I'm currently learning Abstract Algebra for the first time using Gallian. One question that I have asked myself more than once when doing problems for Chapter 15 (Ring Homomorphisms) is if there is a standard way to describe the 'smallest subring containing $a$' for a non-zero $a \in R$. (because the zero ring is just $\{0\}$.)
That is, in group theory, we can easily prove that the smallest subgroup containing non-identity element $a \in G$ is the cyclic group generated by $a$, $\langle a \rangle$, or in set-builder notation, $\{a^k | k \in \mathbb{Z}\}$. So we can confidently say that any element in this group will have the form $a^k$, and thus prove properties of this group.
But now, when working with rings and fields, the question becomes a lot less simple as the requirement of a well-defined 'multiplication' operation in any subgroup widens the amount of minimum elements 'generated' by some $a \in R$. The 'fields' version is marginally more difficult, as there needs to be inverses included as well.
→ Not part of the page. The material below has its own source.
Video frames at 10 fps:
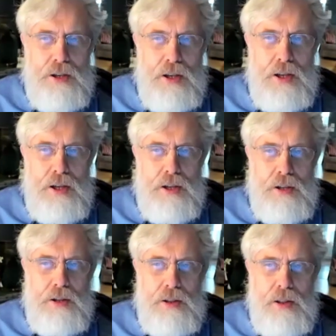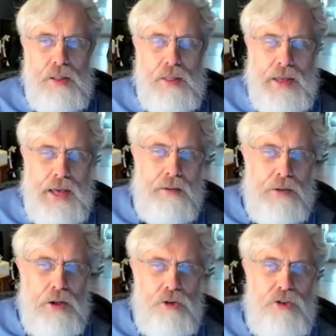Uh, the, the,
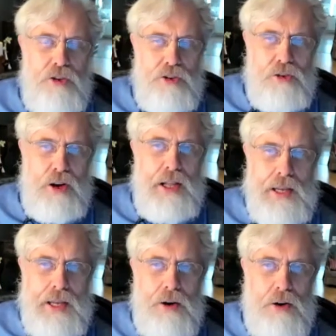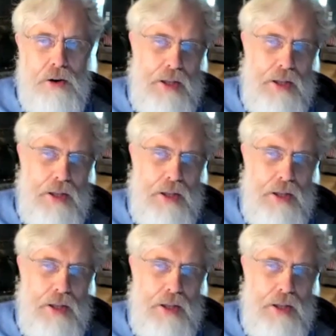evolution is trial and error.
To find the general form of an element in the smallest possible subring $R_a$ containing $a \in R$, I have found that the following set-builder definition:
$$R_a = \{ \sum^N_{1 = i} (n_i a)^{k_i} | N, {k_i} \in \mathbb{Z}^+, n_i \in \mathbb{Z} \}$$
Does define a valid subgroup, in that for some arbitrary elements $x, y \in R_a$ where $x = \sum^N_{1 = i} (n_i a)^{k_i}$ and $y = \sum^M_{1 = i} (m_i a)^{j_i}$, the elements $x-y$ and $xy$ both can be expanded out into the same form. I am also reasonably confident that, for any subring $S \subset R$ containing $a$, if some $x = \sum^N_{1 = i} (n_i a)^{k_i}$ is not contained in $S$ as well, that it can be shown inductively to contradict the subring test.
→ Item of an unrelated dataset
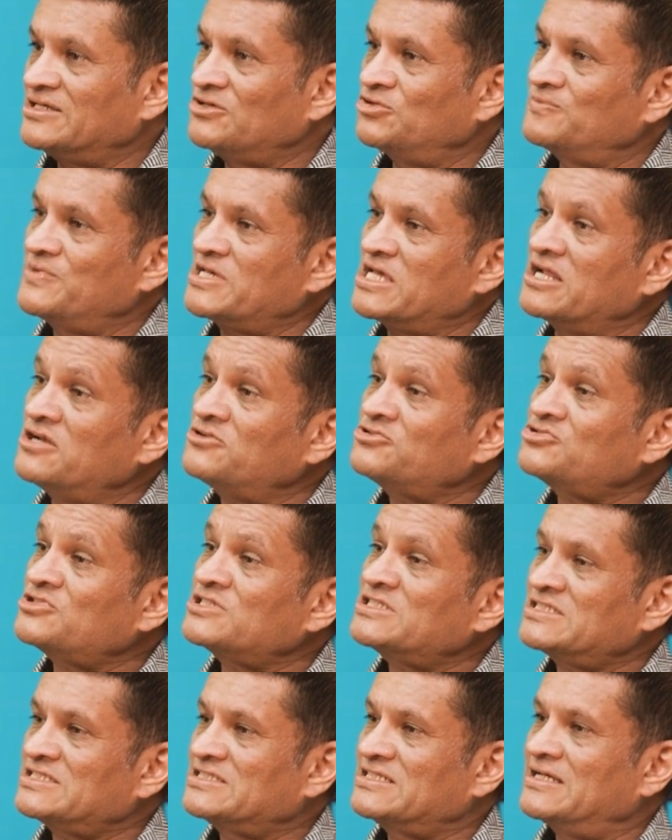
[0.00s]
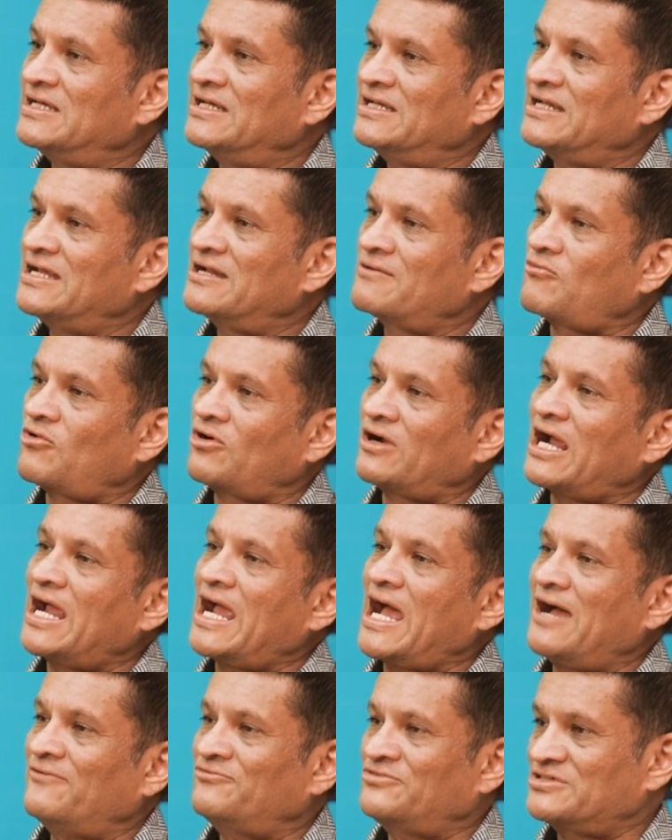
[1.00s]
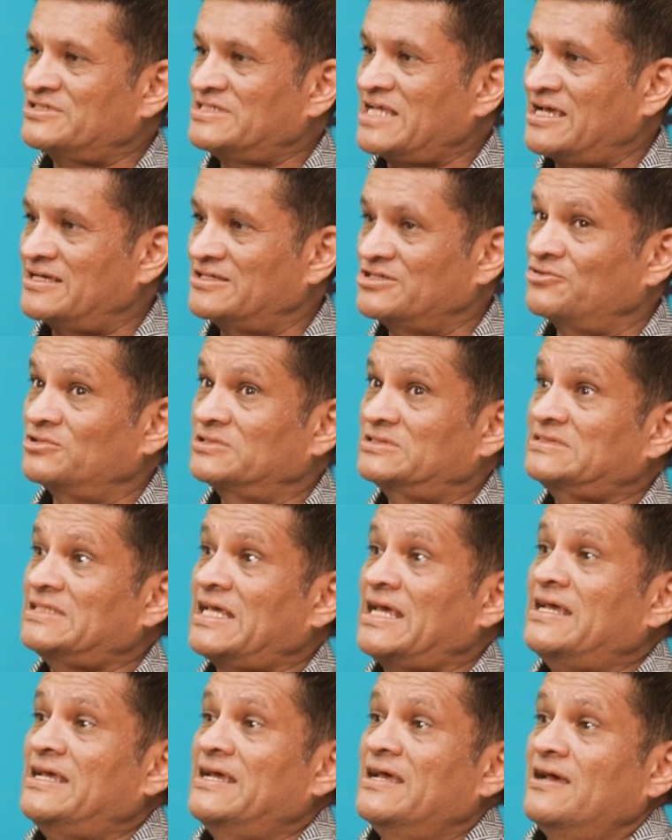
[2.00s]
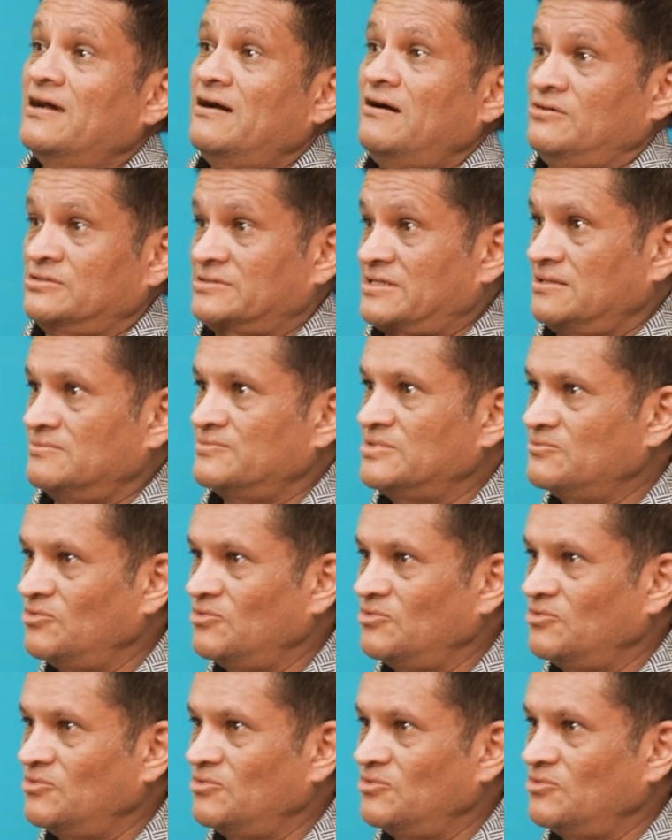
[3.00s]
you'll be interested in what I have to say. You'll say, oh, tell me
Similarly, my tentative definition for the smallest possible subfield containing some $a\in F$, $F_a$, is nearly identical, namely:
$$F_a = \{ \sum^N_{1 = i} (n_i a)^{k_i} | N \in \mathbb{Z}^+,k_i, n_i \in \mathbb{Z} \}$$
The only difference is that the power $k_i$ can now be negative (indicating a closure under inverses). I am also reasonably confident that this passes the subfield test.
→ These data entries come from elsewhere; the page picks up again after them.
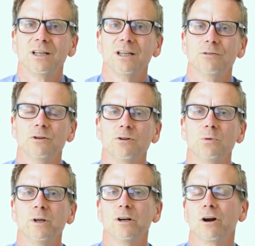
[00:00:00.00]
If you're
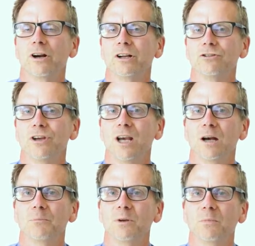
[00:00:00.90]
doing it on an
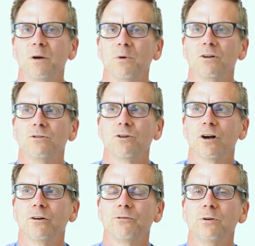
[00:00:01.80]
exam, you might want to
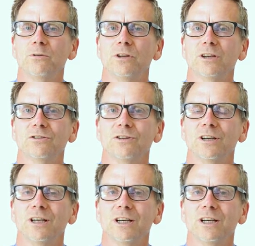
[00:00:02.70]
draw a few of these.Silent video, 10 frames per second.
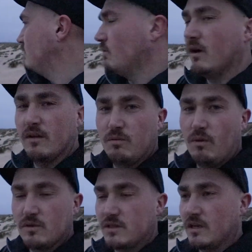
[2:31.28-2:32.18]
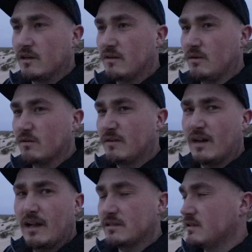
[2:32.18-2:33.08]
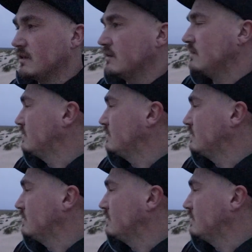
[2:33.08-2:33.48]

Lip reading: worth watching or even editing.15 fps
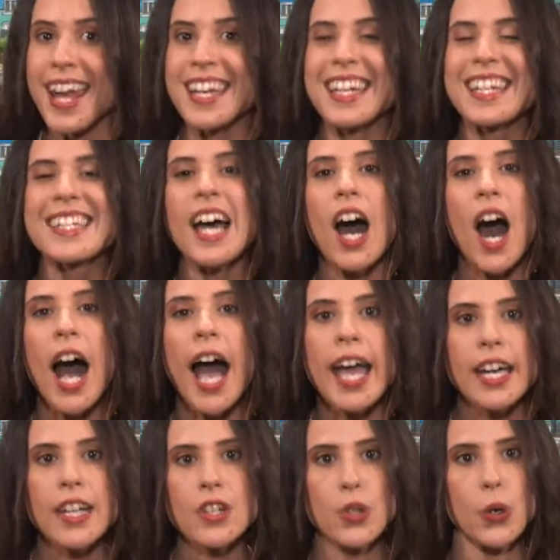and an
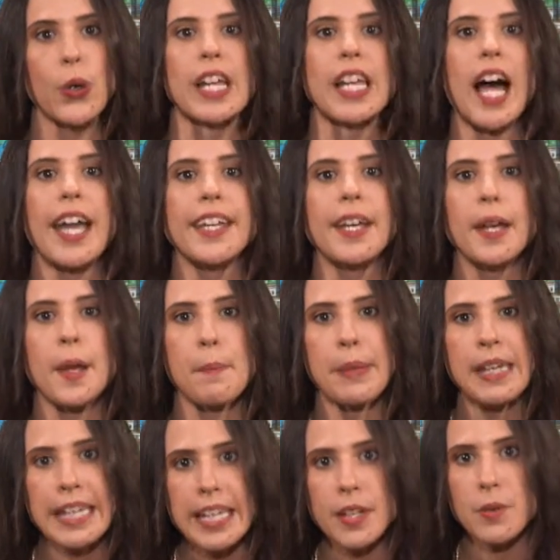entire toy line
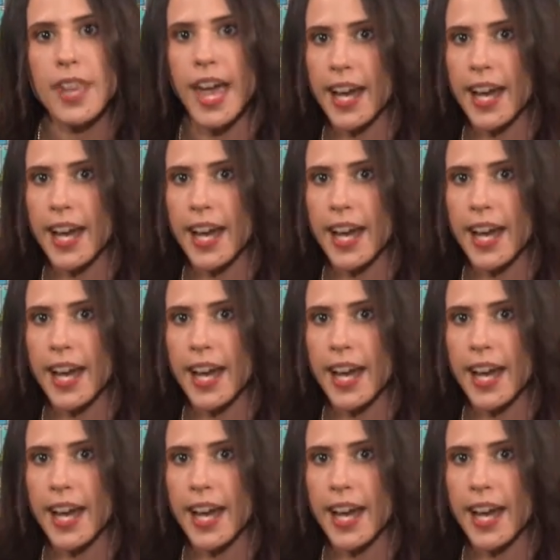complete with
Finally, to show why having notation like this is important, notice that it helps quite drastically in some proofs, i.e:
All Field Automorphisms act as the identity map on the prime subfield:
Proof: Notice that any automorphism $\phi$ maps the unity of $F$ to itself, namely $\phi(1) = 1$. Further, notice that for every element $x = \sum^N_{1 = i} (n_i 1)^{k_i}$ in the smallest possible ring containing 1 $R_1$,
$$\phi(x) = \phi(\sum^N_{1 = i} (n_i 1)^{k_i}) = \sum^N_{1 = i} \phi((n_i 1)^{k_i}) = \sum^N_{1 = i} ((n_i\phi(1))^{k_i}) = \sum^N_{1 = i} (n_i 1)^{k_i} = x$$
I.e any automorphism $\phi$ acts as the identity on the smallest possible ring containing the unity, $R_1$. Since the prime subfield is necessarily contained within $R_1$, every automorphism acts as the identity on the prime subfield as well. $\blacksquare$.
The thing is, I have not been able to find any standard set-builder definitions of both the smallest subring/subfield containing $a$ in either the text or the internet, so I was wondering if there was a more efficient, or better way to define these subrings.
Thanks!